Boilers are designed to provide heat for your home (and water). They’re essentially small furnaces that heat the water passed through them. This hot water can then be distributed to your central heating system or used to supply hot water on demand or stored for later use.
Most boilers are fuelled with natural gas, but you can also obtain boilers that work with different fuels, including oil and wood pellets (biomass).
Boilers are classified into types according to various criteria, including their working pressure and temperature, fuel type, size and capacity and whether they condense the water vapour produced during combustion to reclaim more heat.
The boiler market in the UK is dominated by one particular type of boiler: the condensing boiler.
However, there are different types of condensing boiler, including combi-boilers, heat-only and system boilers.
While most condensing boilers use mains gas, there are some alternatives for those who live off-grid, or just want a different option. Two popular alternatives are the oil boiler, which typically uses kerosene that is delivered to your home, and the biomass boiler, also known as a wood boiler.
Condensing gas boilers are by far the most common boiler type in UK homes. According to recent UK boiler statistics, they are capable of using around 90% of their heat, making them far more energy efficient than older models. Of these, combi-boilers are the most popular.
Popular brands producing combi-boilers include Baxi and Glow Worm (both Baxi heating boilers and Glow Worm boilers are British-made). Combi-boilers come in a variety of shapes and sizes to suit different requirements and households.
A condensing boiler works by passing hot gas through a central chamber that heats up the water as it passes through. To increase efficiency, a second chamber uses any remaining heat to warm up water coming back into the unit from the heating system.

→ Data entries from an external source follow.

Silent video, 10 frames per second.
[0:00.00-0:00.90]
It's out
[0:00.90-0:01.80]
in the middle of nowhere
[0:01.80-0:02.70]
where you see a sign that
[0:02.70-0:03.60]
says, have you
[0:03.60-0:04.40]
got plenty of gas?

Of all the condensing boiler types, the combi-boiler is the most popular. A combi-boiler includes all the components required to both heat and distribute your water, so all your hot water and heating are supplied from the same unit. This makes it easy to install.

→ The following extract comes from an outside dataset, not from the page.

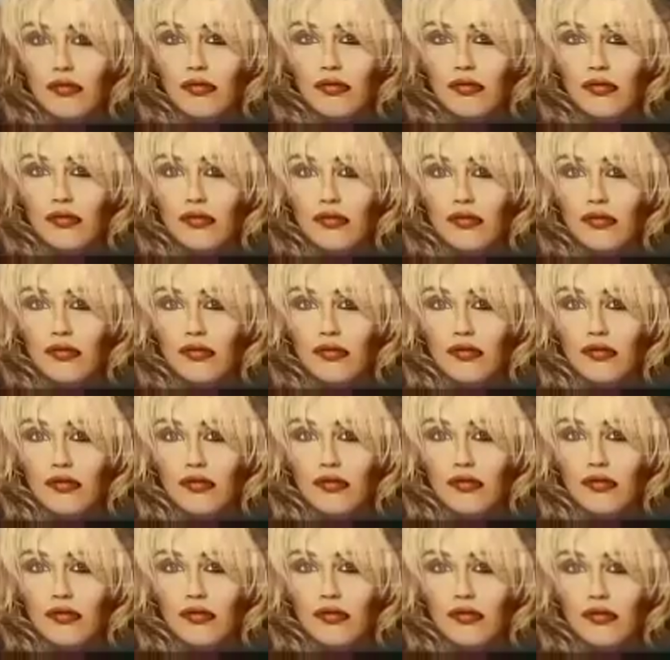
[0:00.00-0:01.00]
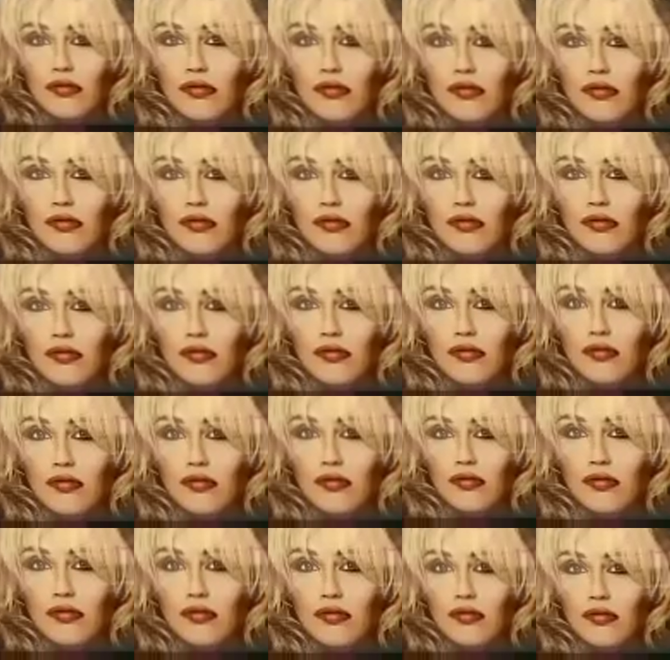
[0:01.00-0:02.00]

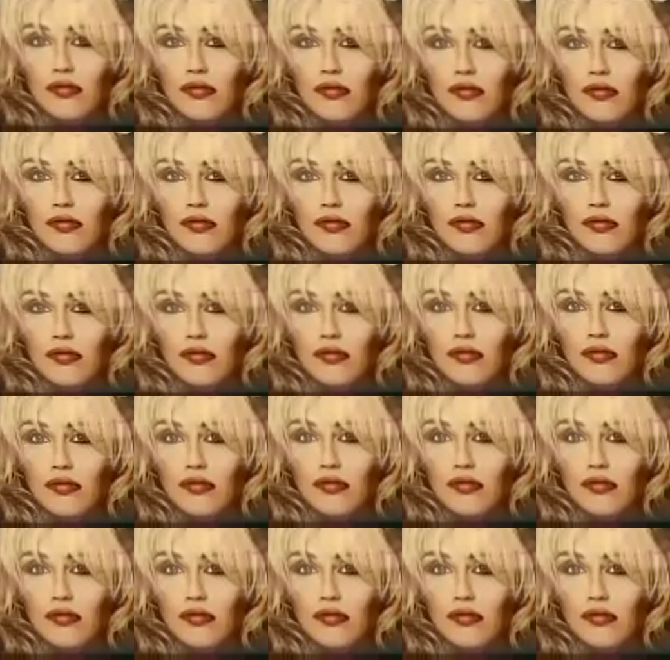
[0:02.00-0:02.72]
(silent)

The water is heated instantly through a metallic heat exchanger within the combi boiler itself to provide you with a steady supply of hot water on demand. They require no tanks or cylinders to store hot water in – instead, water is heated only when it’s needed to increase efficiency.
Heat-only boilers, in comparison, work differently. Once heated by the boiler, water is then fed directly to the central heating system or stored within a hot water cylinder to provide hot water when it’s needed. Unlike combi and system boilers, cold water isn’t fed directly to the boiler via the mains; instead, it’s routed through a cold-water tank that’s typically situated in the loft or attic. This gravity-fed ‘open-vented’ system maintains a good flow rate even in areas with low mains water pressure.
Finally, system boilers attempt to provide a compromise between heat-only and combi-boilers. Like heat-only tanks, hot water is stored in a separate tank to provide a steady supply of hot water. Unlike heat-only systems, this is an unvented tank, so cold water is fed directly from the mains to remove the need for a separate cold-water tank. Boiler system types require fewer external components than heat-only boilers, building elements like the pump and expansion vessel into the boiler itself. System boilers are also known as ‘closed vent’ or ‘sealed system’ boilers.
A fourth type of condensing boiler attempts to combine the best features of system and combi boilers. As the name implies, combi-storage boilers offer storage to improve flow rates when multiple hot water outlets are used simultaneously while also providing hot water on demand like a regular combi boiler That said, if you’re on a tight budget, a like-for-like swap will prove the cheapest due to reduced installation requirements. Unlike system boilers, the storage is built directly into the boiler itself.
Oil boilers provide an estimated four million homes in the UK with no access to mains gas with an alternative form of fuel. They work in a similar way to traditional boilers, with oil substituting for gas. Maintenance can be an issue because, if you run into any problems, you’ll need to get an Oftec registered engineer in to inspect it (rather than a Gas Safety Register engineer for conventional gas boilers).
A biomass boiler, or wood boiler, relies on wood pellets, chips or logs to generate heat. Different types of fuel cost different amounts – typically £400-£600/year (based on average medium usage of 12,500 kWh per year). Pellets are the most practical solution for biomass boilers even though logs are cheaper, as they can be automatically fed in to the system (you’’ll need to find a supplier for your pellets though).
There’s no one-size-fits-all approach to boilers, which means you need to weigh up the pros and cons of each type in relation to your own circumstances. Here’s what to look out for:
This depends on how you answer the questions below. Some key things to consider when looking at gas-powered combi boilers like Baxi boilers or Glow Worm boilers are:
How large is your property?
What’s your current heating system?
What’s the type and condition of your current pipework?
What’s the mains water pressure like?
What’s your budget?
Use the pros and cons above to determine which gas boiler best fits your needs. For example, if you’re extending your property and adding a bathroom, then you may want to switch from a combi boiler to a system boiler.
On the other hand, if you’re on a tight budget, then the cheapest option is probably a simple like-for-like swap, as it will reduce the installation costs.
If you’re looking into oil or biomass boilers, some additional considerations may have to be made, such as:
Will you need planning permission for a flue or chimney?
Is it easy to find an oil or wood pellet supplier in your area?